The denial of what war actually means is a by-product of picking tinpot villains and turning on them the mightiest military force in the world. Who dies in Iraq if it goes that far? Same as last time. Thousands of unwitting conscripts. Not the draft-dodgers in the White House and probably not even Saddam.
Americans are great: bright, bold and culturally bountiful. But their democracy is broken, and their government is a threat to the rest of us. I hope to hell they can see the need to fix.
But I'm an optimist. Always will be. I love living here: I love the food, the wine and the pot; the beaches, the music and the people. I love Auckland, even though its mayor is an idiot.
I never expected to wind up doing this thing for more than a quarter of my life, but it has been good for me. It has sharpened my writing, my radio skills and my research. It has opened career opportunities. It's been fun.
So what's next? Hard News will become a weblog; part of a small but tasty invitational community of weblogs, using locally-developed software.
So there will be more of it in some ways, just more manageably for me. I'll have more time for my day jobs, and to do some new things. I've been writing a bit for Real Groove - I don't have to, it's just fun.

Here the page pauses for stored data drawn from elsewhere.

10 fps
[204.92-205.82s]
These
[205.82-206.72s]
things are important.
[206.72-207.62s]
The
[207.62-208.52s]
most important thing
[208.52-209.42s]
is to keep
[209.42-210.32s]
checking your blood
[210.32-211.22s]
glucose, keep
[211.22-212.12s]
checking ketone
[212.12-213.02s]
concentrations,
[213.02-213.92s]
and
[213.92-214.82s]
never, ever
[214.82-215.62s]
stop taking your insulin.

There will also be radio or audio under the Hard News brand, but we haven't quite worked out what that will be yet. It'll be cool. I'm excited about change after so long.
The relaunch shouldn't be that far away: stay on the mailing list, read Scoop and, of course, keep on listening to 95bFM.
Finally, thanks and love to my family, who will no longer have to watch me effing and blinding, trying to eat toast, get dressed and shave at the same time so I can get out the door on a Friday morning. Phew. And, from this form of Hard News, G'bye!